Maisie Williams imagines Arya Stark's gone full Dora the Explorer after the finale of "Game of Thrones."

Maisie Williams imagines her fierce, dagger-wielding legend Arya Stark, who set sail at the end of "Thrones," is "having a wonderful time, like Dora the Explorer — minus the bob. But the west of Westeros might like the bob."

Jacob Anderson, who played Unsullied commander Grey Worm, figures his soldier went to the island of Naath and "just started a new society, like Wakanda. I think he kept his promise to Missandei, sitting on the beach drinking piña coladas and protecting everyone."

Nikolay Coster-Waldau's knight Jaime Lannister didn't quite make it to the end, dying under a pile of rubble at King's Landing with sister/lover Cersei (Lena Headey). Still, it was "a great ending for him" and "perfect" to go out with Cersei, said Coster-Waldau, a recent Emmy nominee alongside Williams.

He also appreciated the sequence with Brienne (Gwendoline Christie) filling in Jaime's pages of the knightly White Book in the finale. "That showed her understanding of Jaime and a love for Jaime. Just a beautiful scene."

Cersei Lannister (Lena Headey) and her brother, Jaime (Nikolaj Coster-Waldau) share what appears to be their final moment before dying.

If Jaime had survived, would he and Brienne have had a happy ending together? "He's got a lot of baggage," Coster-Waldau said, "and she would find out after a few weeks and she'd need to move on to someone else."

Conleth Hill, who played this the manipulative Lord Varys, also loved his "cool death:" getting torched by a dragon. "I swear the dragon thought twice about it," he quipped. "There's ways to get fired, and that was the best."

The actors bantered with each other and shared their favorite lines — Williams' unsurprisingly "Not today" while Anderson's is "Valar Morghulis." "It's a very obvious statement — 'All men must die' — but it encapsulates the show in a really powerful way.

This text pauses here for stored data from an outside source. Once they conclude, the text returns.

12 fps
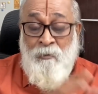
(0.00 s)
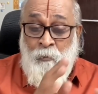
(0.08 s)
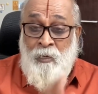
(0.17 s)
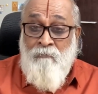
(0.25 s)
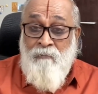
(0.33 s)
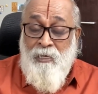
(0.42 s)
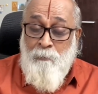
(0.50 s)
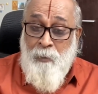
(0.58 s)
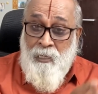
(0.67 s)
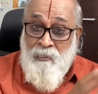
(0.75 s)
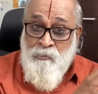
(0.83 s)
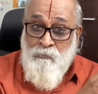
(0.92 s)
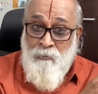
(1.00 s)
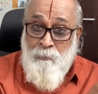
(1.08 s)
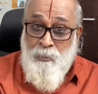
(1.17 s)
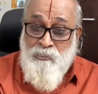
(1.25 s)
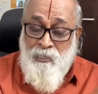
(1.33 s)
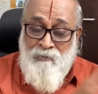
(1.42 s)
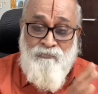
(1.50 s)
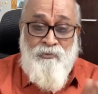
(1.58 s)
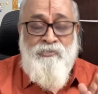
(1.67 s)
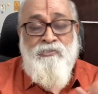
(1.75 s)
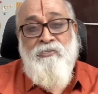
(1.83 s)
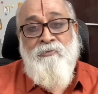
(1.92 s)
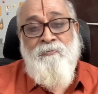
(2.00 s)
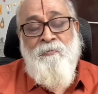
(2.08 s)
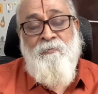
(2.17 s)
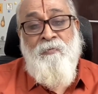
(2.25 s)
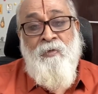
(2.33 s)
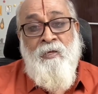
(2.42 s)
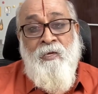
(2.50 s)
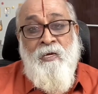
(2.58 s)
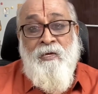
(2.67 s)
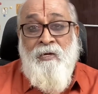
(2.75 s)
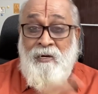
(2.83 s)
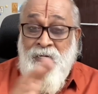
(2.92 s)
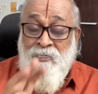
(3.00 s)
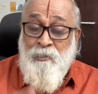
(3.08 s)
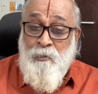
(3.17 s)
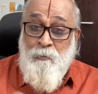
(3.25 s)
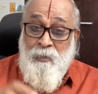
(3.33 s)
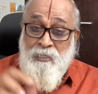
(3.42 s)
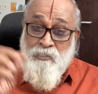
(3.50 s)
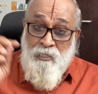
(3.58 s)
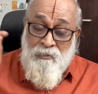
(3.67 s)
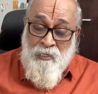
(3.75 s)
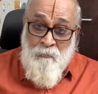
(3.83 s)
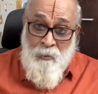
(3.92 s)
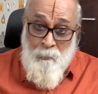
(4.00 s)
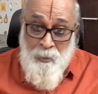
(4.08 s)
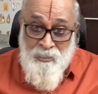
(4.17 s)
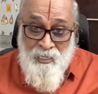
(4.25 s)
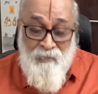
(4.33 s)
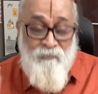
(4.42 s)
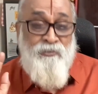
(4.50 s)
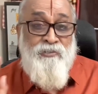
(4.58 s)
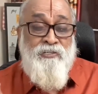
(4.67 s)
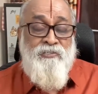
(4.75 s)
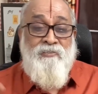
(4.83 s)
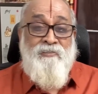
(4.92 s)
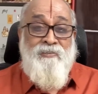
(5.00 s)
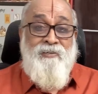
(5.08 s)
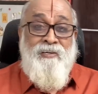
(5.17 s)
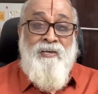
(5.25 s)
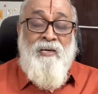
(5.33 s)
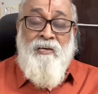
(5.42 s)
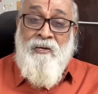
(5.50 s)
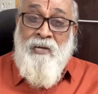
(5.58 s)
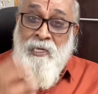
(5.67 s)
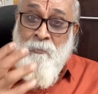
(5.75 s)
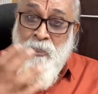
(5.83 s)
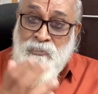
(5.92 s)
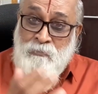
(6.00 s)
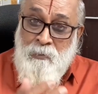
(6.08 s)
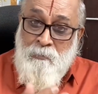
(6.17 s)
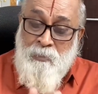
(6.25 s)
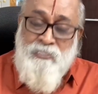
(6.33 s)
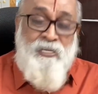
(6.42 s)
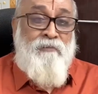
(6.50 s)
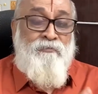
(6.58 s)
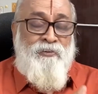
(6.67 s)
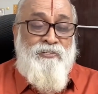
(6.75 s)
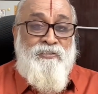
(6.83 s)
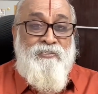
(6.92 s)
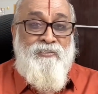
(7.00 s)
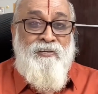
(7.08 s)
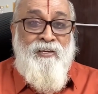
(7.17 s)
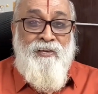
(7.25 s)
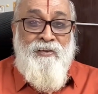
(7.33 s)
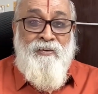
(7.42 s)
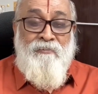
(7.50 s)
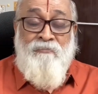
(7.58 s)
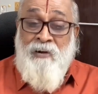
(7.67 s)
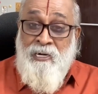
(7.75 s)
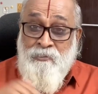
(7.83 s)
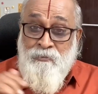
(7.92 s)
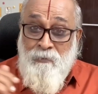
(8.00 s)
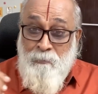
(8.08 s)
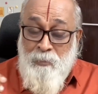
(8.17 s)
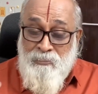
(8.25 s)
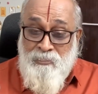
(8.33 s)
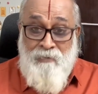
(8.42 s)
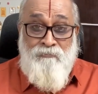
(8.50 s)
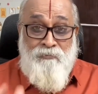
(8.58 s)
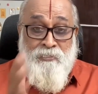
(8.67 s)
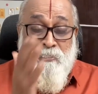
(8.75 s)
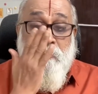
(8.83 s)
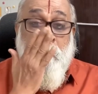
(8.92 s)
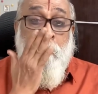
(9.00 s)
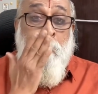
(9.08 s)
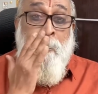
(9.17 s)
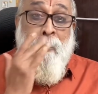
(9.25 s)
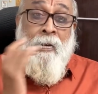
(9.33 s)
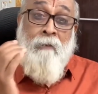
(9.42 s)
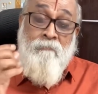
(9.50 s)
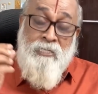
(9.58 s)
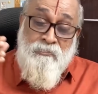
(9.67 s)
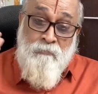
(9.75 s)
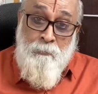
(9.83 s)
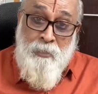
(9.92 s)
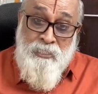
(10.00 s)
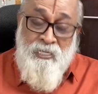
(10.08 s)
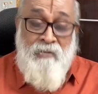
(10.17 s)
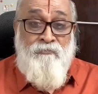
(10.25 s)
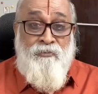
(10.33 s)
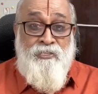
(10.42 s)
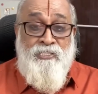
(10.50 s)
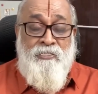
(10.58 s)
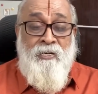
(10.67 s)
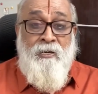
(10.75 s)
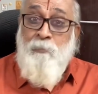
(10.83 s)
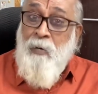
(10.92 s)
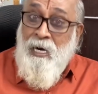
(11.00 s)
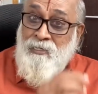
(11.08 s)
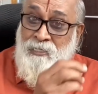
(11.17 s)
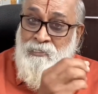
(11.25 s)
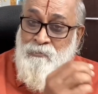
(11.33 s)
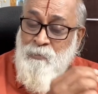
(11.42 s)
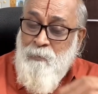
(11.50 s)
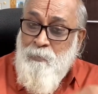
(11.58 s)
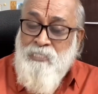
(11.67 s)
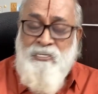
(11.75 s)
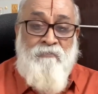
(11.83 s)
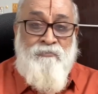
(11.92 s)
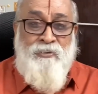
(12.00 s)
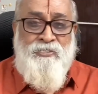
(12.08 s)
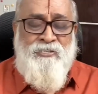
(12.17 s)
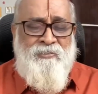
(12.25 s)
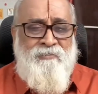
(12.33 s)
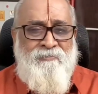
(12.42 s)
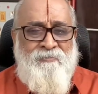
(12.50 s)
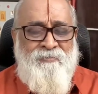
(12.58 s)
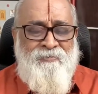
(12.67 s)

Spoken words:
In one way, parents will be selfish. In another way, children will be selfish. Neighbors will be selfish. Friends will be selfish. Lovers will be selfish. Partners will be selfish.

And it sounds cool."

But the conversation got a little more serious when they talked about the controversial last episode, which divided the fanbase and led to an online petition with more than 1 million fans asking HBO to remake the eighth and final season with "competent writers."

Hill pointed to the packed convention hall to show the continued love for the series. "This is the reality rather than a media-led hate sort of thing," he said.

Coster-Waldau said every season had its angering moments — the death of Ned Stark, the Red Wedding — yet was surprised by the level of the backlash and "absurdity" of the petition.

Isaac Hempstead Wright's Bran Stark went from periphery character to king in "Game of Thrones."

"I feel so lucky to have met so many people," Coster-Waldau said. "This show has brought so many people together watching it, loving it. It's going to (tick) you off no matter what — it's the end. If you hated the ending, if you loved it, great — just don't call people names."

Hempstead Wright loves how the ending was cleverly "left totally open," so much that fans still talk about the "bad Bran theory," which posits that Bran was secretly evil and possibly in cahoots with the Night King.

Characters' story lines "could warrant their own spinoff but they're left. There's no period," Hempstead Wright said. "It's almost like the world of 'Game of Thrones' still exists somewhere in the ether."